Saraybosna’nın tarihteki bir diğer önemli yeri, barındırdığı dinsel çeşitlilikten gelir. Müslüman, Katolik, Ortodoks ve Musevi inançları yüzyıllarca bu şehirde birlikte varolmuşlardır. Saraybosna sokakları sayısız kilise, sinagog ve camiiye kucak açmıştır. Bu yönüyle Saraybosna Balkanların en önemli kültürel şehirlerinden biri olarak bilinir ve ‘Avrupa’nın Kudüs’ü’, ‘Küçük Kudüs’ gibi unvanlara layık görülür.

Adriyatik Denizi’ne ancak ayak sokulabilecek kadar kıyısı olan bir ülkenin başkenti Saraybosna çevresindeki en belirgin doğal güzellik; nehirler, şelaleler ve bol yeşilli tablolar sunan dağlardan oluşan şiirsel bir panoramadır. Soylu hüznü, bir türkü gibi şırıl şırıl akan Miljaçka’sı, Sevdalinkaları, yanıbaşımızdaki etkileyici coğrafyası ile binbir tepe ortasına kurulmuş, iki imparatorluğun asaletini harmanlamış Saraybosna; gidenlerde, görenlerde alışkanlık yapıyor.

Saraybosna’nın önemli yapıları

Belediye Binası/Vijecnica: II. Dünya Savaşı’ndan sonra kütüphaneye dönüştürülen bina, 19. yüzyılda Aleksandro Wittek tarafından inşa edilmiş. Binayı yapmadan önce İslami mimariyi tanıması için Kahire’ye gönderilen Wittek, çalışmasında buradaki II. Hasan Camii’nden esinlenmiş. Kütüphanede bulunan üç buçuk milyonluk kitap koleksiyonunun tamamına yakını Bosna Savaşı sırasında yanarak yok olmuş. Bina bugün çeşitli sanatsal aktivitelere ev sahipliği yapıyor.

Inat Kutca:İnat Evi anlamına gelen bu yapı, Belediye Binası yapılmadan önce onun yerinde bulunuyormuş. Bina yapılırken buranın yıkılmak istenmesi üzerine evsahibi uzun süre yıktırmamakta inat etmiş. En sonunda evin, tamamen aynı şekilde, parça parça nehrin karşı tarafına taşınmasında uzlaşılmış. Osmanlı mimari tarzındaki ev bugün yerel mutfaktan örnekler sunan bir restoran.

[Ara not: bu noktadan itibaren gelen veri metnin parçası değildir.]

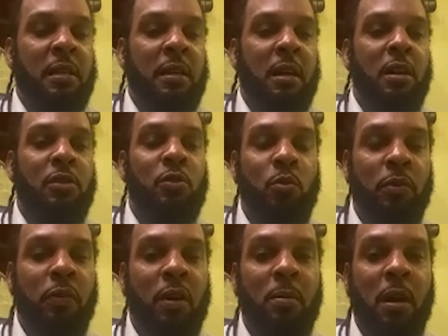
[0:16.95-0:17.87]
Arzu, the
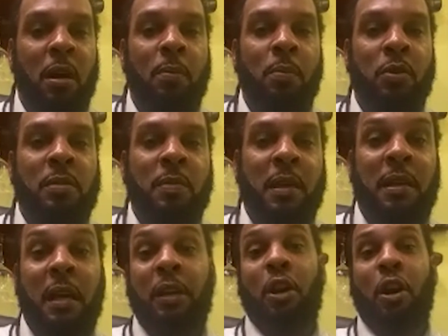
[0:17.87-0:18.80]
former ombudsman,
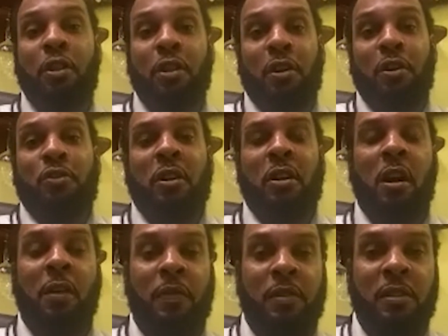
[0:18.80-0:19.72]
and other contract
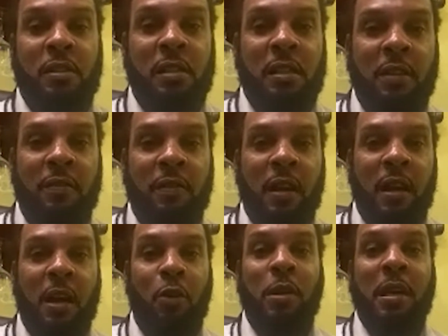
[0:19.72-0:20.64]
officers have
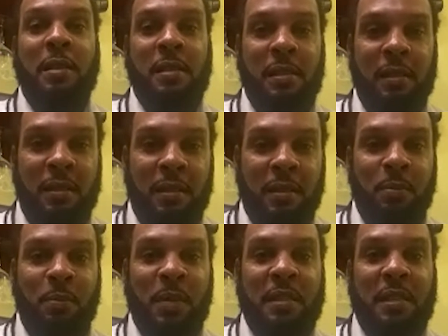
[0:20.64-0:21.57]
acquiesced,
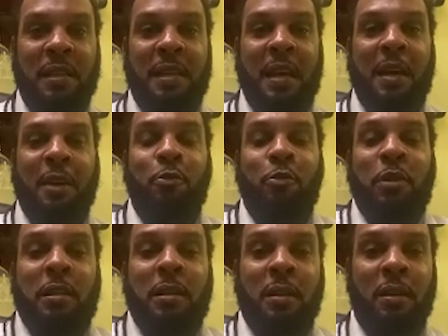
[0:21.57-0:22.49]
basically agreed
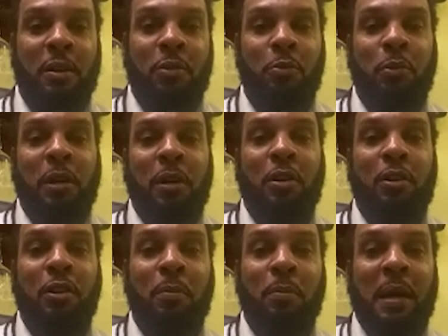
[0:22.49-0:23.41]
to their
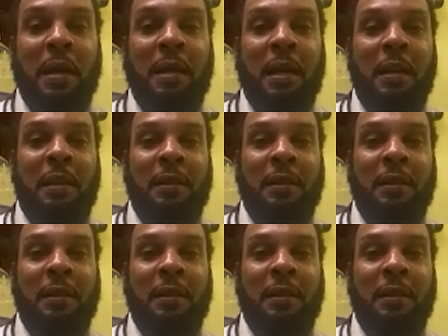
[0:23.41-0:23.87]
conduct by not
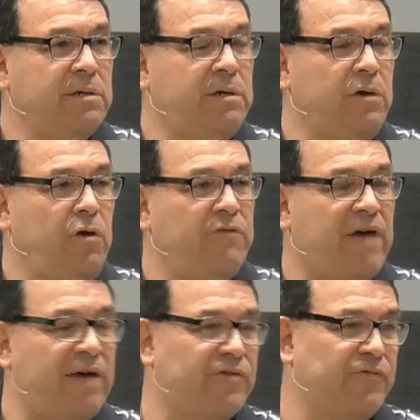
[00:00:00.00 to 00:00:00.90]
till you've
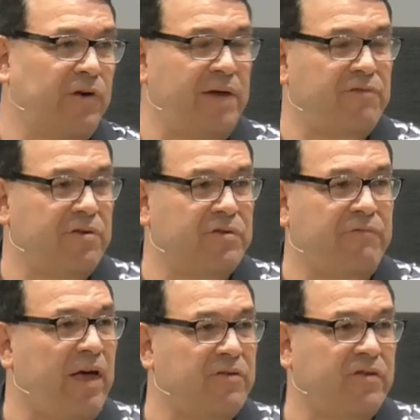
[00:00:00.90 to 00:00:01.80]
asked forgiveness of
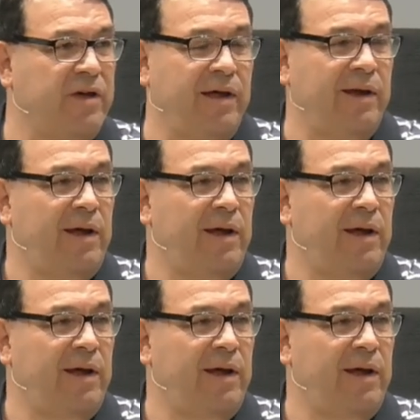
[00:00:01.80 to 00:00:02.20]
that sin.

Tarık’ın Yeri:Galatasaraylı eski futbolcu Tarık Hodzic’in işlettiği lokantada Başçarşı’nın en güzel cevapisini yemek mümkün. Şark sofrası tarzındaki minik lokantanın duvarları Tarık’ın daha önce buraya gelen ünlü isimlerle çektirdiği resimler ve Galatasaray bayraklarıyla dekore edilmiş.

Bosna’nın Kaynağı/Vrelo Bosna: Saraybosna’nın merkezine on beş dakika mesafedeki yer, şelaleleri ve nehrin üstündeki ahşap köprüleriyle görülmeye değer. Çınar ağaçları arasındaki, upuzun bir koridoru andıran yürüyüş yolunda güzel havalarda faytonla dolaşmak da mümkün.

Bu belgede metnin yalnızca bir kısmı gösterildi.